_Exercise requirements_
Restate, in full and unchanged, the entries that follow, but not their pictures.

------ Information given

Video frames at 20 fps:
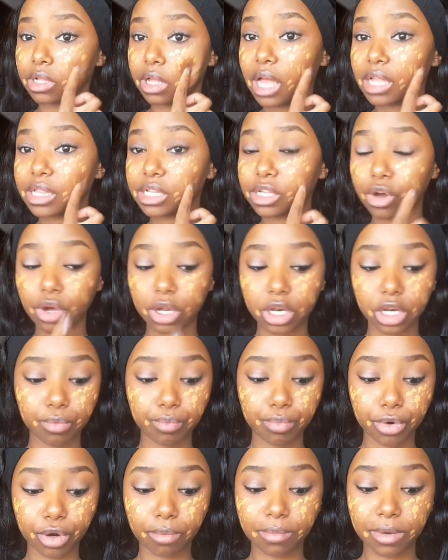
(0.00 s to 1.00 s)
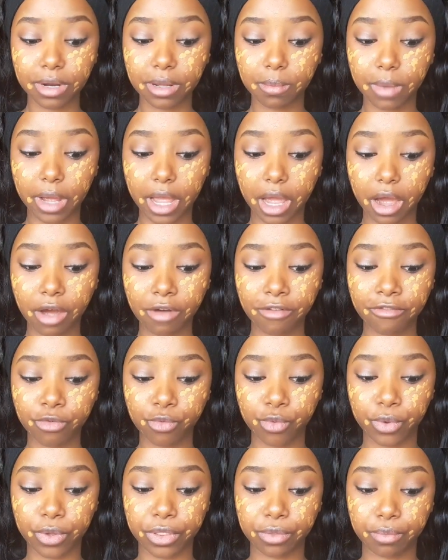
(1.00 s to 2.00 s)
That's the only problem I
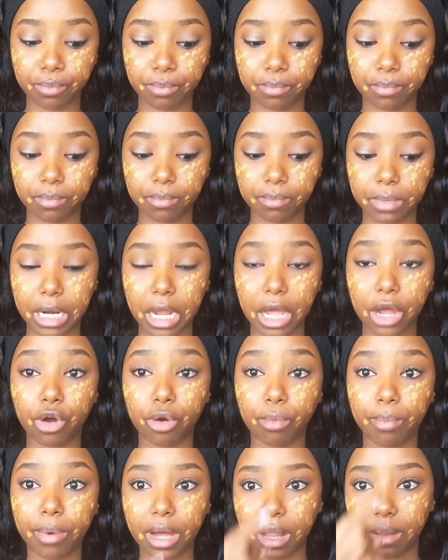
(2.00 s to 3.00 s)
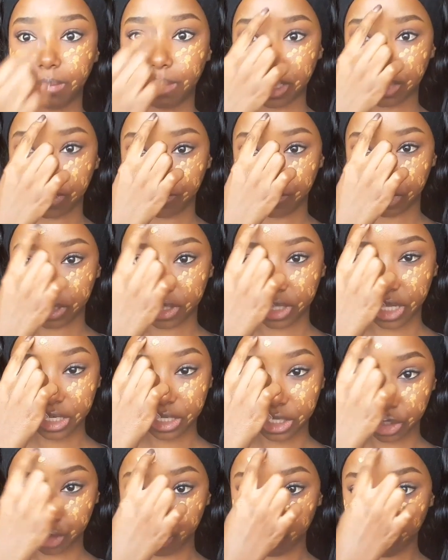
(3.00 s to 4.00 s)
have with Black Opal, but if you
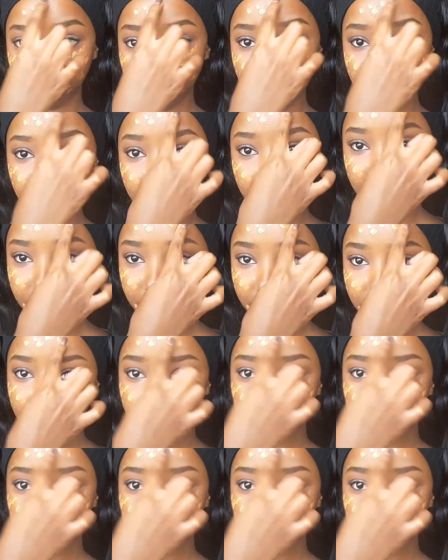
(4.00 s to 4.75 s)
set it well,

------------

_Answer for this exercise_
Video frames at 20 fps:
(0.00 s to 1.00 s)
(1.00 s to 2.00 s)
That's the only problem I
(2.00 s to 3.00 s)
(3.00 s to 4.00 s)
have with Black Opal, but if you
(4.00 s to 4.75 s)
set it well,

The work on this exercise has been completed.